Human activities have such a strong impact on the Earth that this year the Overshoot Day (the day when we consumed all the resources that the Earth offers us in 2019) we reached on July 29th: then we started to consume in deficit , to consume the resources of 2020!

Special Earth: recycling and anti-waste are the recipes of the future.

Is it man's fault?

The question that many politicians, scientists and ordinary people ask is: is all this human activity, often also reckless, responsible for climate change? There are two currents of thought, both supported by scientific studies. There are those who say that yes, it is the fault of man and his exaggerated exploitation of the planet. Then there are those who claim that there have always been climate changes, even devastating ones, because they are cyclical and occur beyond human activity. In support of this theory they show us the climatic history of the Earth, the great changes of the past, when man was not even there. But also the minor ones, in any case important, intervened before the industrial era, of pollution and of the massive exploitation of the planet's resources, such as the Small glacial age (Pet), which occurred between the mid-fourteenth and mid-nineteenth centuries. An icy cold that was preceded by a long period of relatively high temperatures called Medieval hot period. After the Pet, which ended around 1850, temperatures started to rise again, causing a new reduction in the mass of ice, a phase that is still ongoing, compounded, perhaps, by human factors that produce the greenhouse effect on the atmosphere: the in short, global warming.

One thing is certain: that climate changes are natural or the consequence (total or partial) of human activity, pollution is (obviously) wrong because then the "jewels" of the Earth we must eat, drink, breathe us all.
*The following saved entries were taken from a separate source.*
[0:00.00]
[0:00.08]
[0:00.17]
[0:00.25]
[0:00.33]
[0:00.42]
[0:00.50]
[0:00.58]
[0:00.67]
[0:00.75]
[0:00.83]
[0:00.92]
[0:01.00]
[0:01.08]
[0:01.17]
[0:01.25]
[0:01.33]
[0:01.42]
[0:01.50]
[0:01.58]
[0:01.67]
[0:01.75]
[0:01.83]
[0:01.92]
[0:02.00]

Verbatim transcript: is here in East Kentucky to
It is therefore necessary to reduce, without ifs and buts, our "weight" on the planet paying particular attention to the waste, in order not to burn unnecessarily the energies, not infinite, of our great Earth house. And this is not the task only of governments and states, with far-sighted policies, when unpopular in the short term, but a commitment, indeed an obligation, which concerns us all individually, daily, meticulously.
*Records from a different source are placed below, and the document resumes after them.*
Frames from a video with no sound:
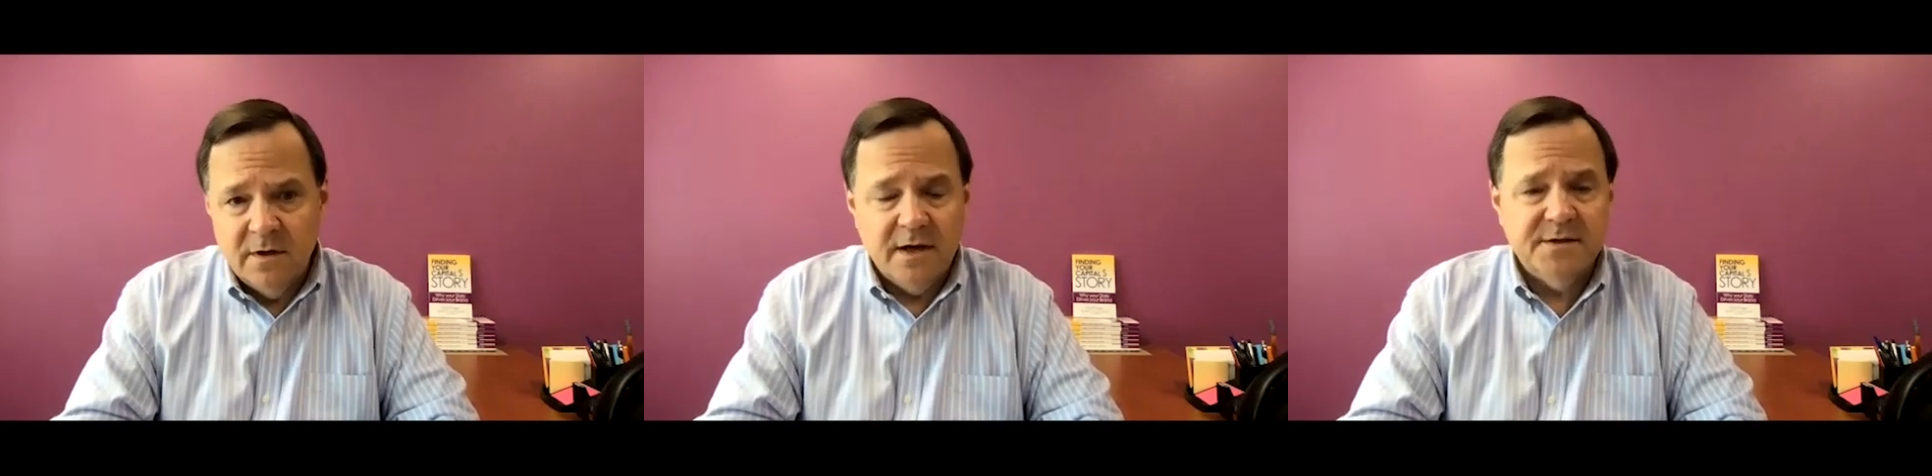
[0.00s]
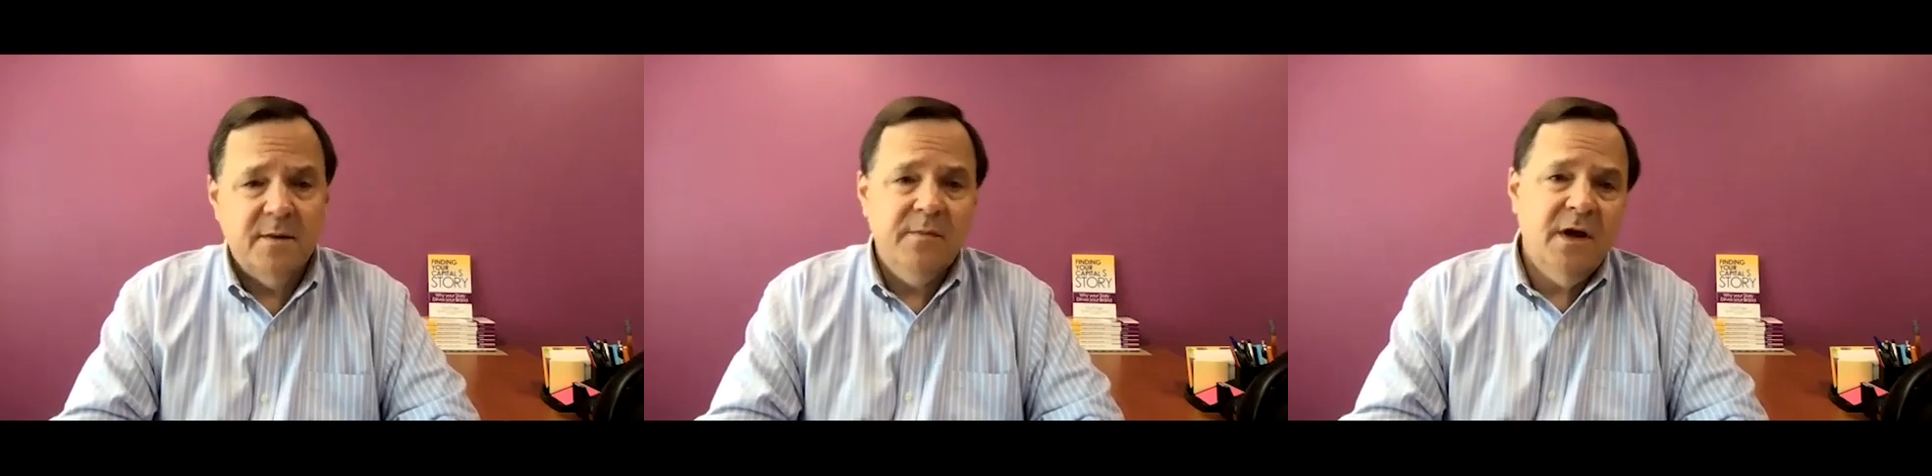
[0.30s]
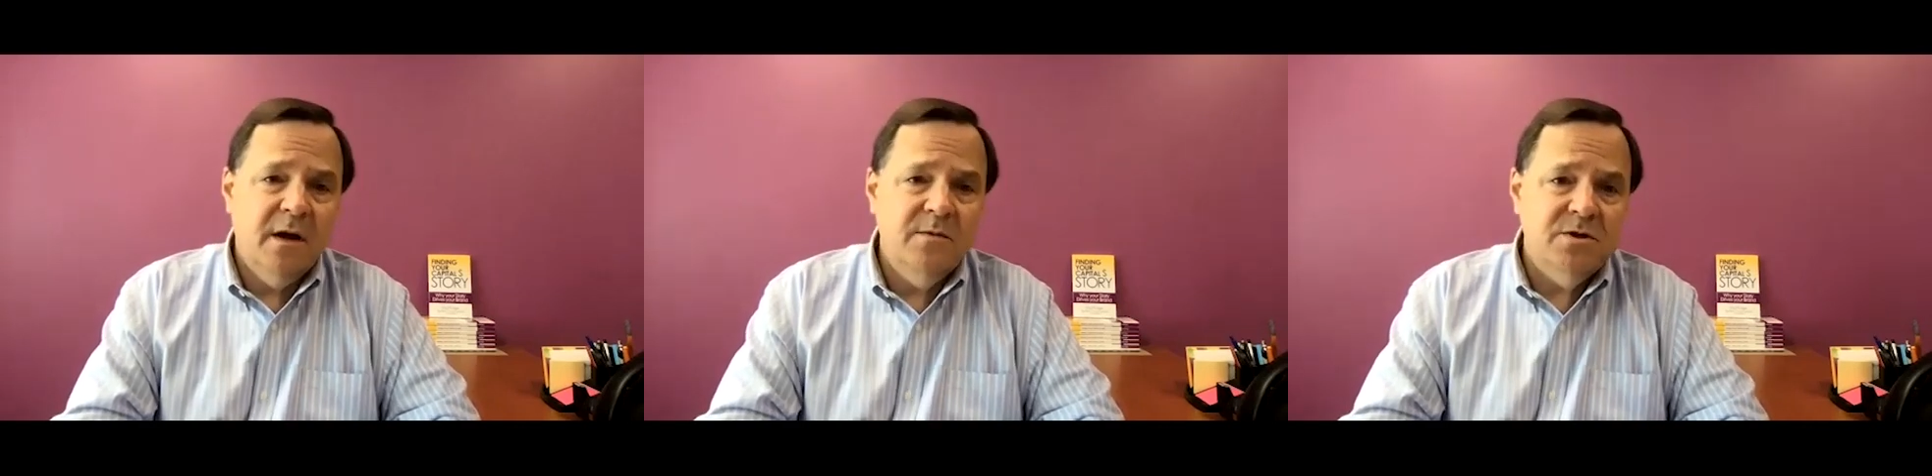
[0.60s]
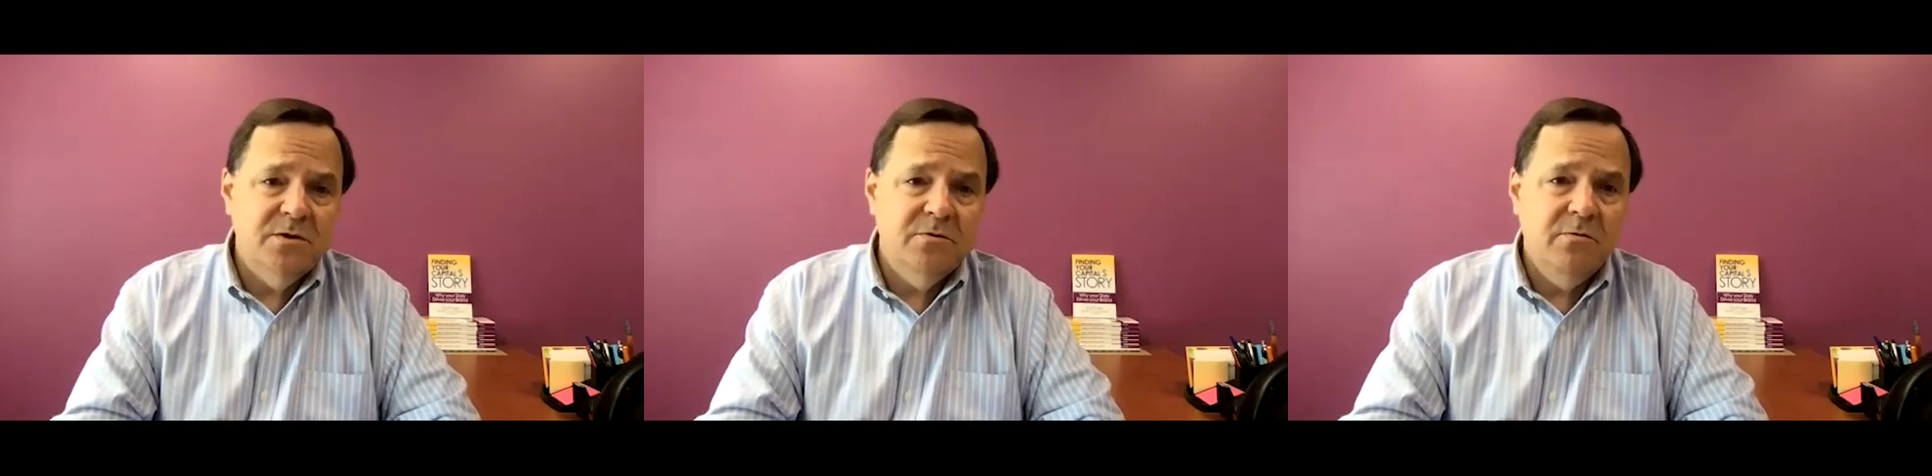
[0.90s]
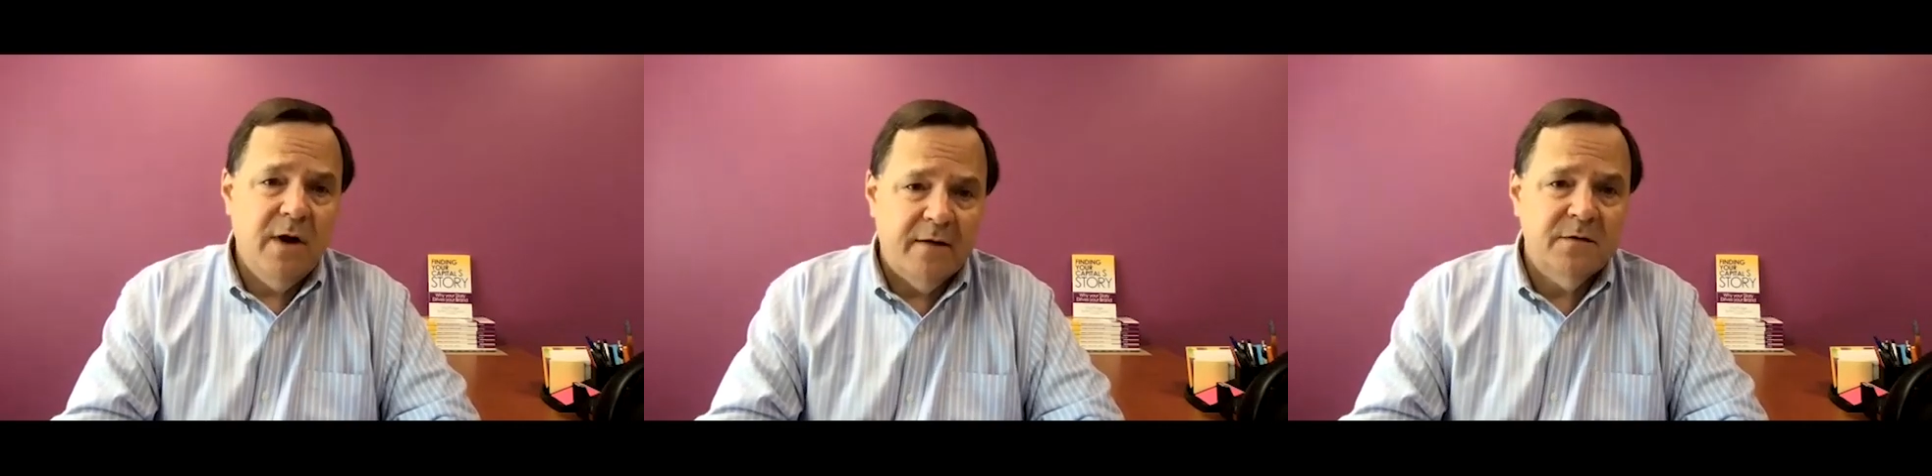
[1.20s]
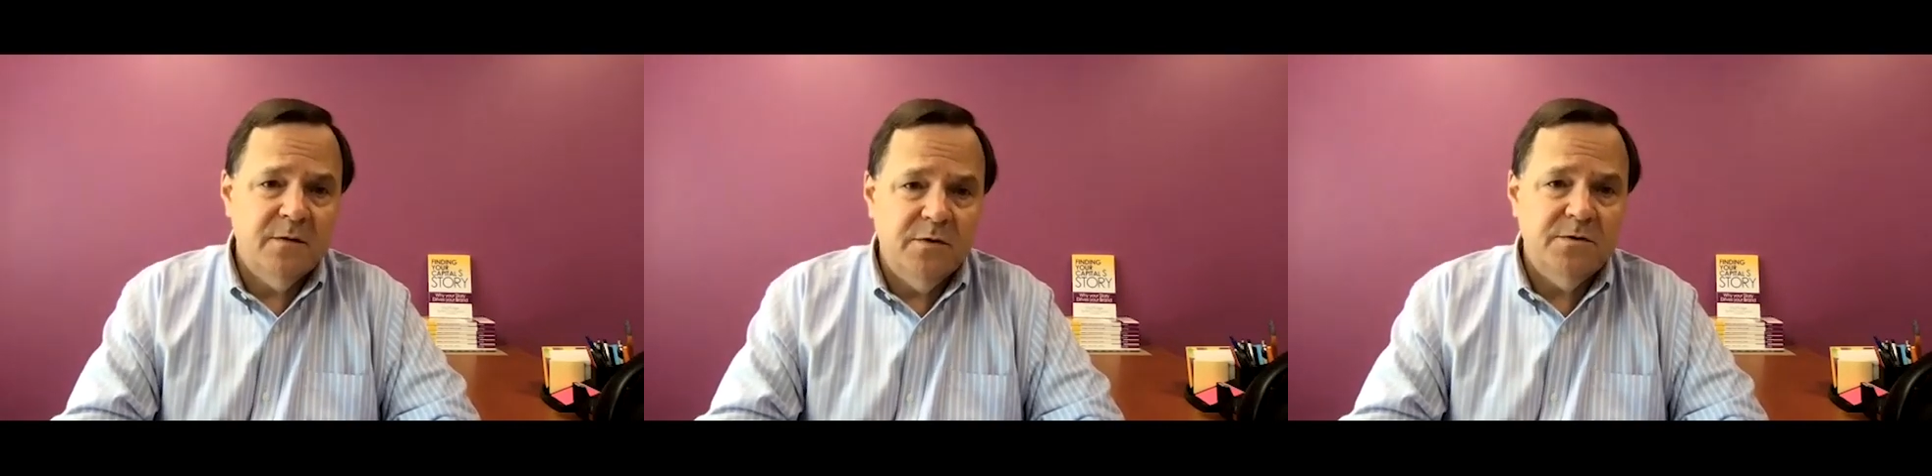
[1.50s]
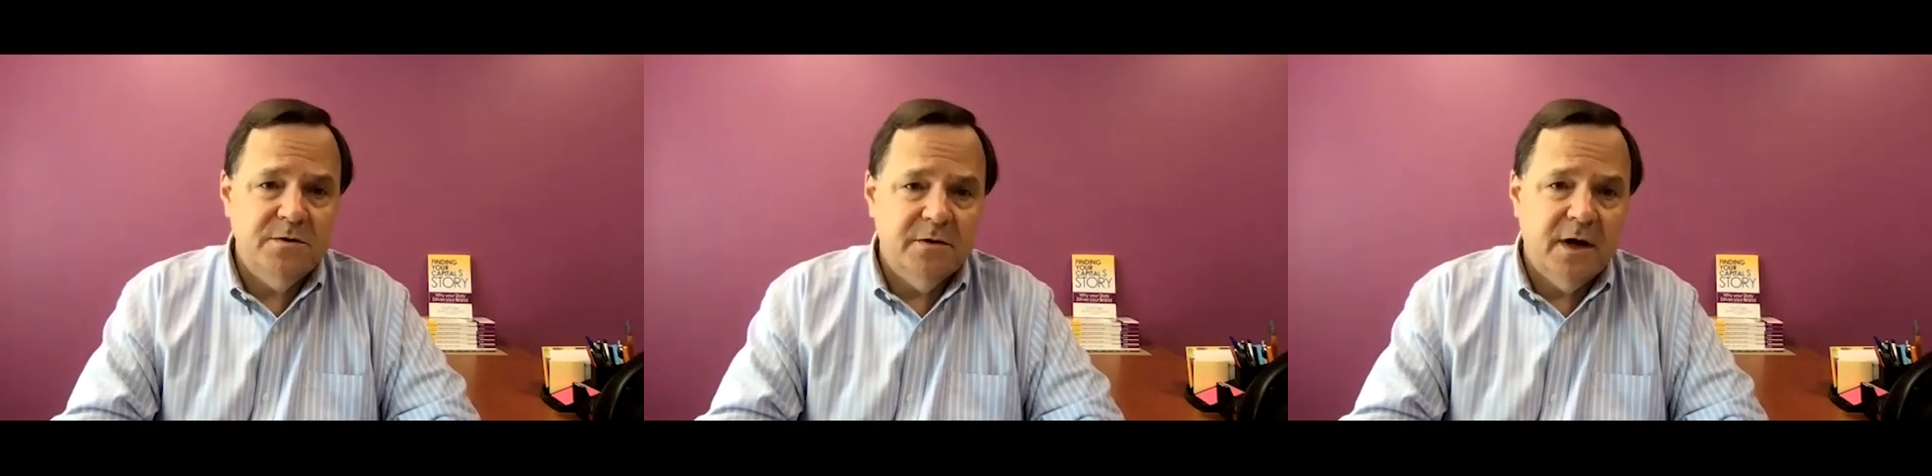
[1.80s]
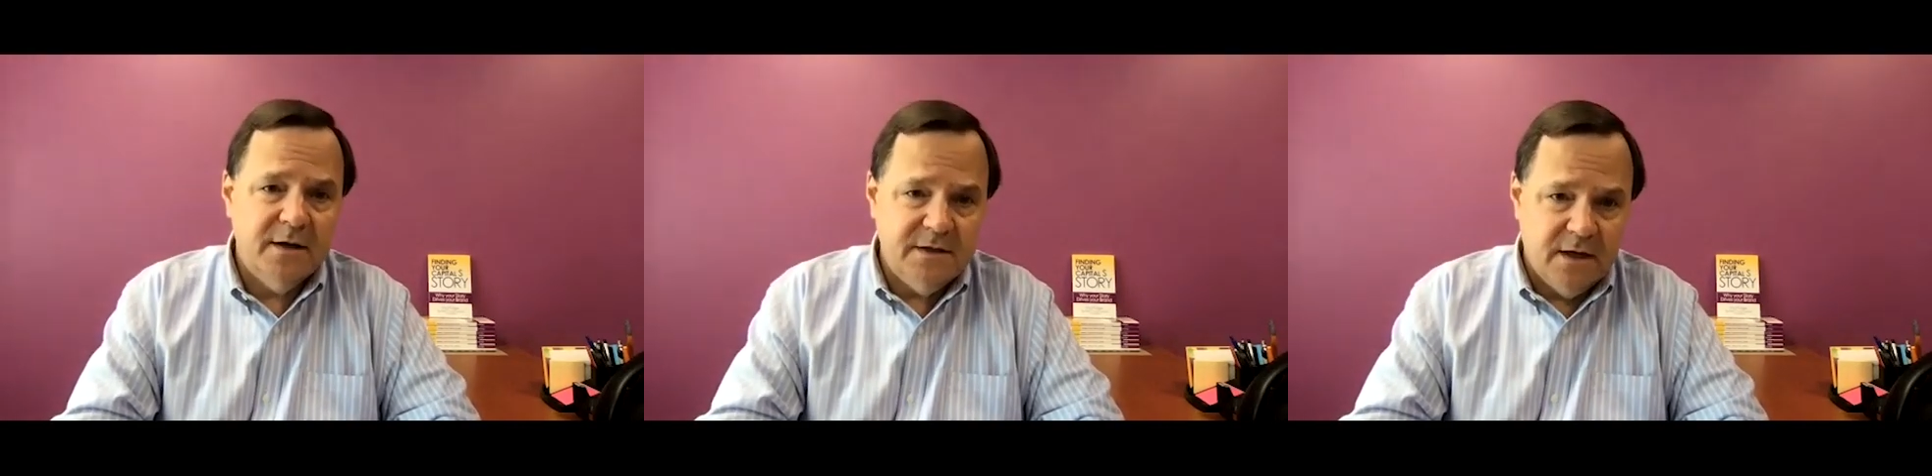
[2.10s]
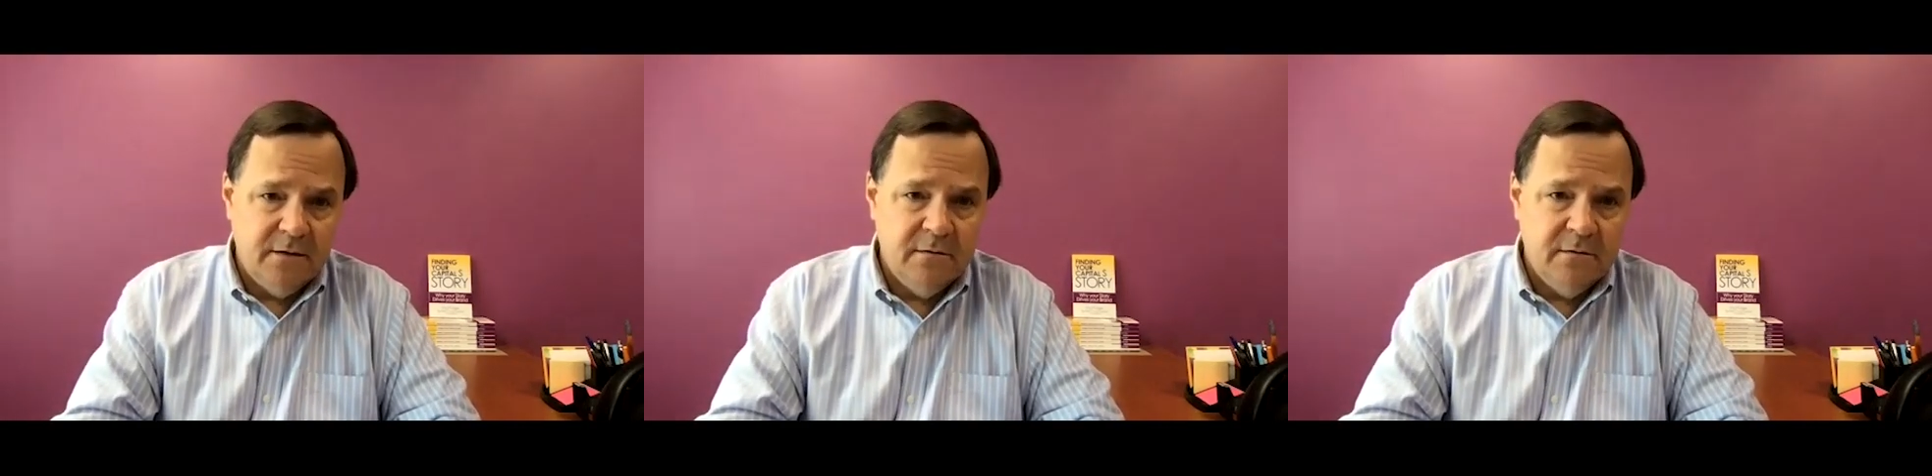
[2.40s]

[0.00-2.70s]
and sometimes you have to boost your content.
Anti-waste recipes: because recycling is good, it's good, but above all it's right!

Let's start from here: on 29 January 2019 it was calculated that 1.3 billion tons of food are thrown away before reaching our table; then there is what we waste at the table. A quarter of that same food would be enough to feed the more than 815 million hungry people.
It makes you shiver, right?
And yet, in our own small way, in our daily lives, each of us participates in this waste. And then, always in our own small way, in our daily life, we learn to correct our bad habits. For example, optimizing spending, thus lowering our non-essential consumption and consequently reducing the production of industrial foodstuffs, the waste we produce, the monetary outflows of our portfolios.
And then there is one thing that you must never forget: in the kitchen nothing is thrown away, because everything (or almost) can be recycled, transforming what is about to become garbage into a new dish, good, creative and nutritious. Fantasy in the kitchen, then!